What this task involves: Exact repetition, pictures omitted: give every record below again.

Materials provided:
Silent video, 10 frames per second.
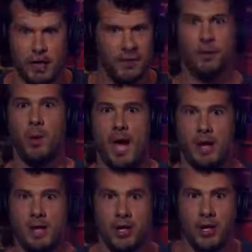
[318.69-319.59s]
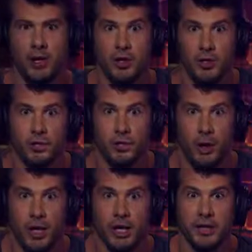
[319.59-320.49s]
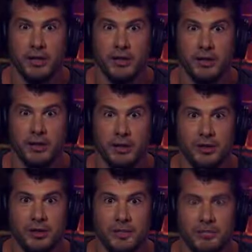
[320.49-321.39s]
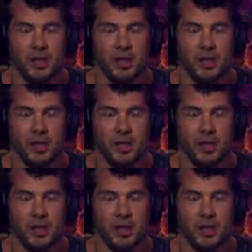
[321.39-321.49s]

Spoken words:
For what? For what? there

Solution:
Silent video, 10 frames per second.
[318.69-319.59s]
[319.59-320.49s]
[320.49-321.39s]
[321.39-321.49s]

Spoken words:
For what? For what? there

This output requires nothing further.